TASK GOAL
Retype the lines of the material below, exactly and only, from the one containing "[22:19.60-22:20.50]" through the last line, with pictures left out.

=== GIVEN DATA ===

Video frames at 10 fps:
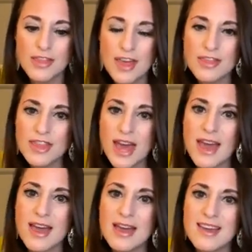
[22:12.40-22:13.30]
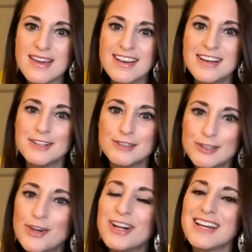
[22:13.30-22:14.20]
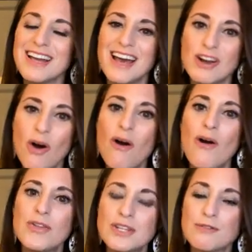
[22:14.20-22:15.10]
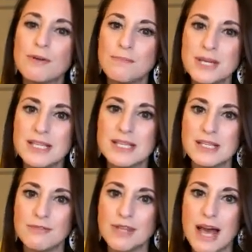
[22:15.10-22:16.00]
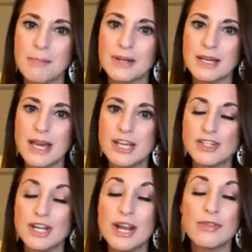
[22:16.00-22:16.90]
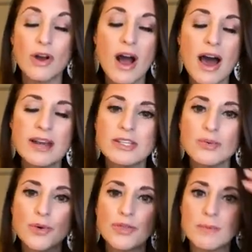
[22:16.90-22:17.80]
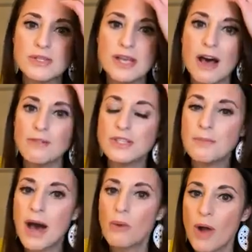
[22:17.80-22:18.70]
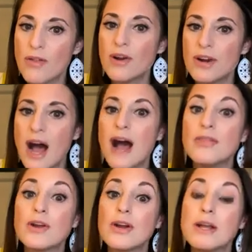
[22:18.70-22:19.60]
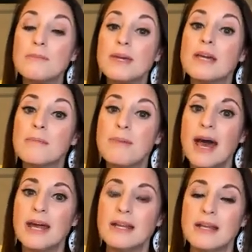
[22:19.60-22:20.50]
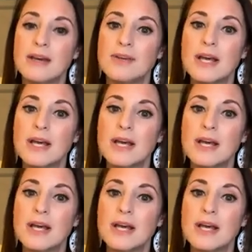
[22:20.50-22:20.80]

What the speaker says: that they look at all the different pieces of the application and they're honest with themselves about whether or not they're going to be competitive.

===

RESPONSE TO THE TASK
[22:19.60-22:20.50]
[22:20.50-22:20.80]

What the speaker says: that they look at all the different pieces of the application and they're honest with themselves about whether or not they're going to be competitive.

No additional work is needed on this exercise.